### WHAT YOU ARE ASKED TO DO
Reproduce each record below in full, word for word, without images.
________
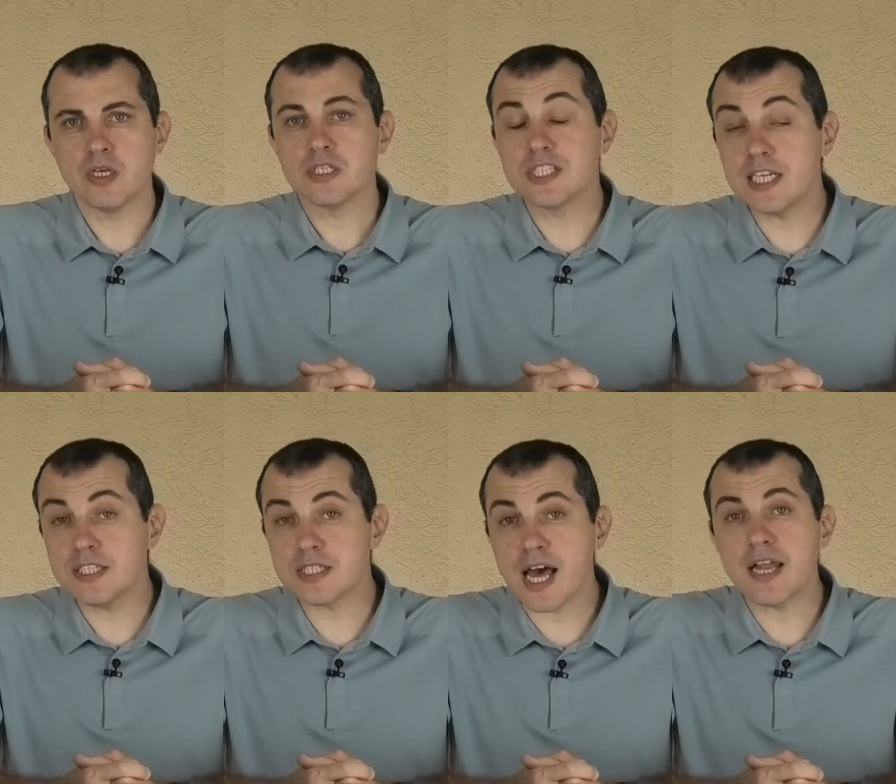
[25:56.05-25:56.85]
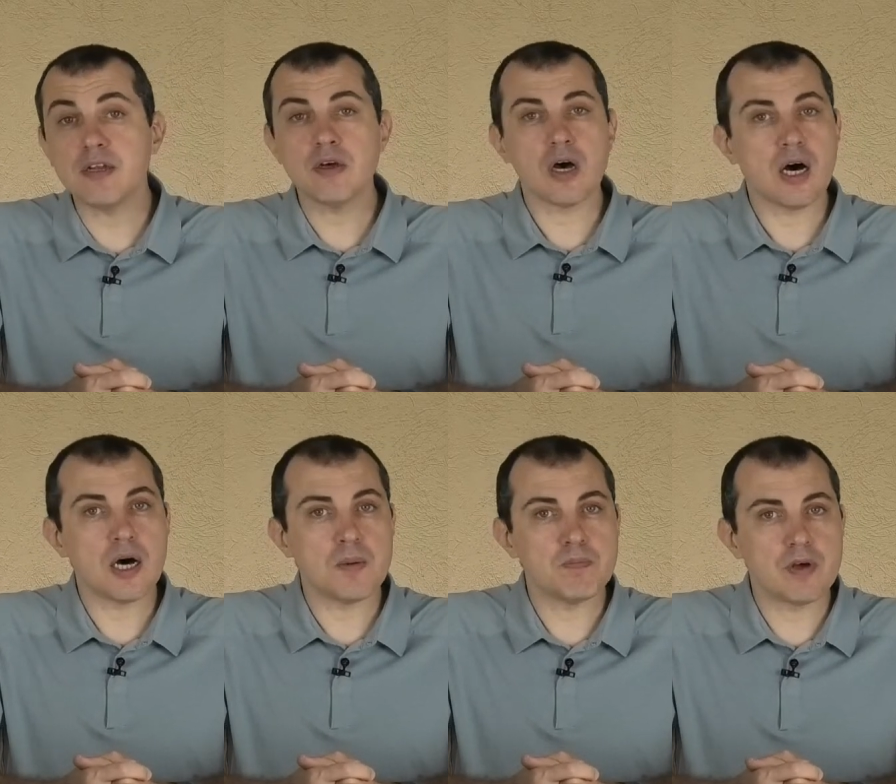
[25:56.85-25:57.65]
Since then,
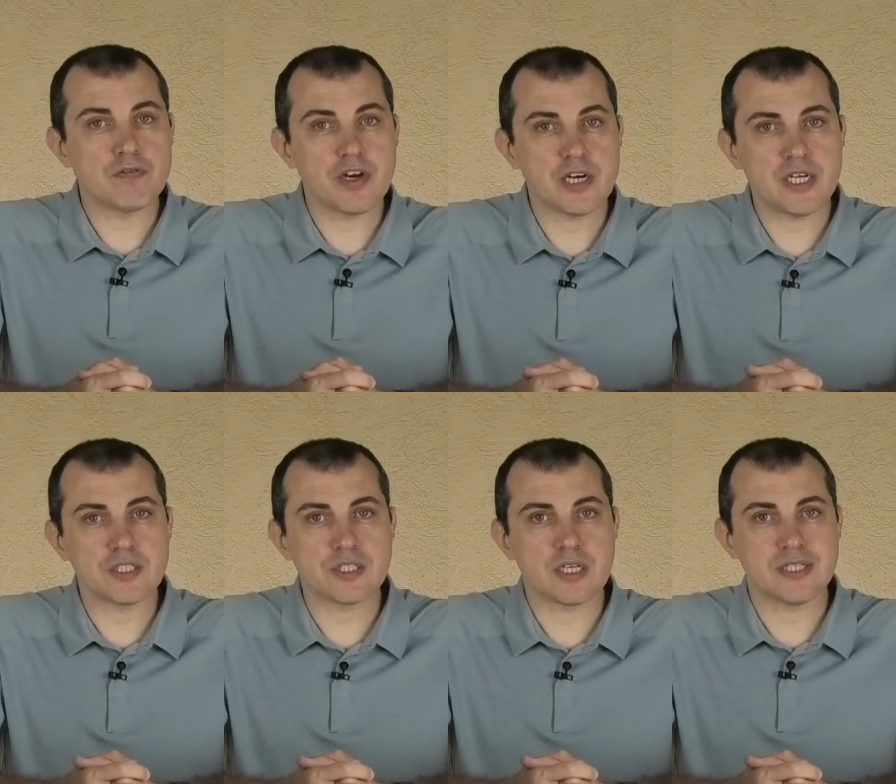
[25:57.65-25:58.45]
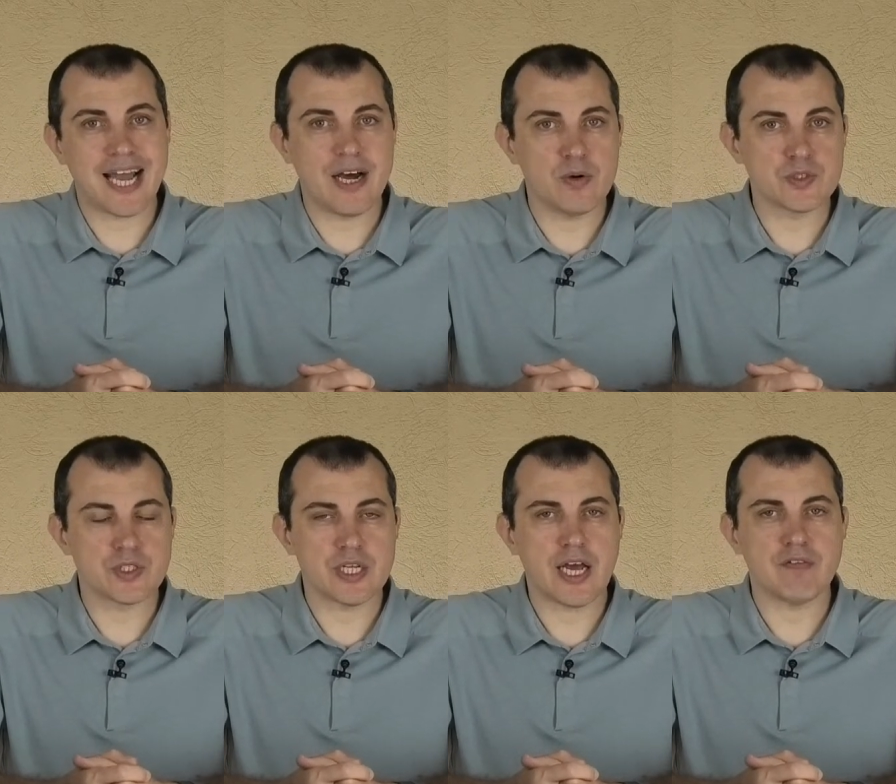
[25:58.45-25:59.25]
various DAOs
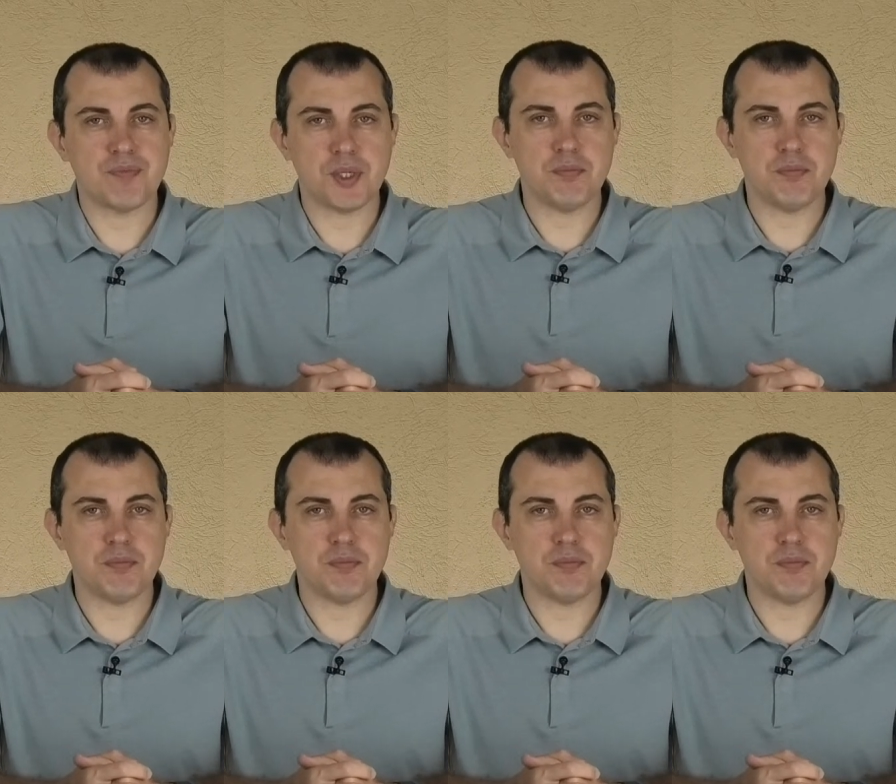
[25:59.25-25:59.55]
that have been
________
### OUTPUT OF THE EXERCISE
[25:56.05-25:56.85]
[25:56.85-25:57.65]
Since then,
[25:57.65-25:58.45]
[25:58.45-25:59.25]
various DAOs
[25:59.25-25:59.55]
that have been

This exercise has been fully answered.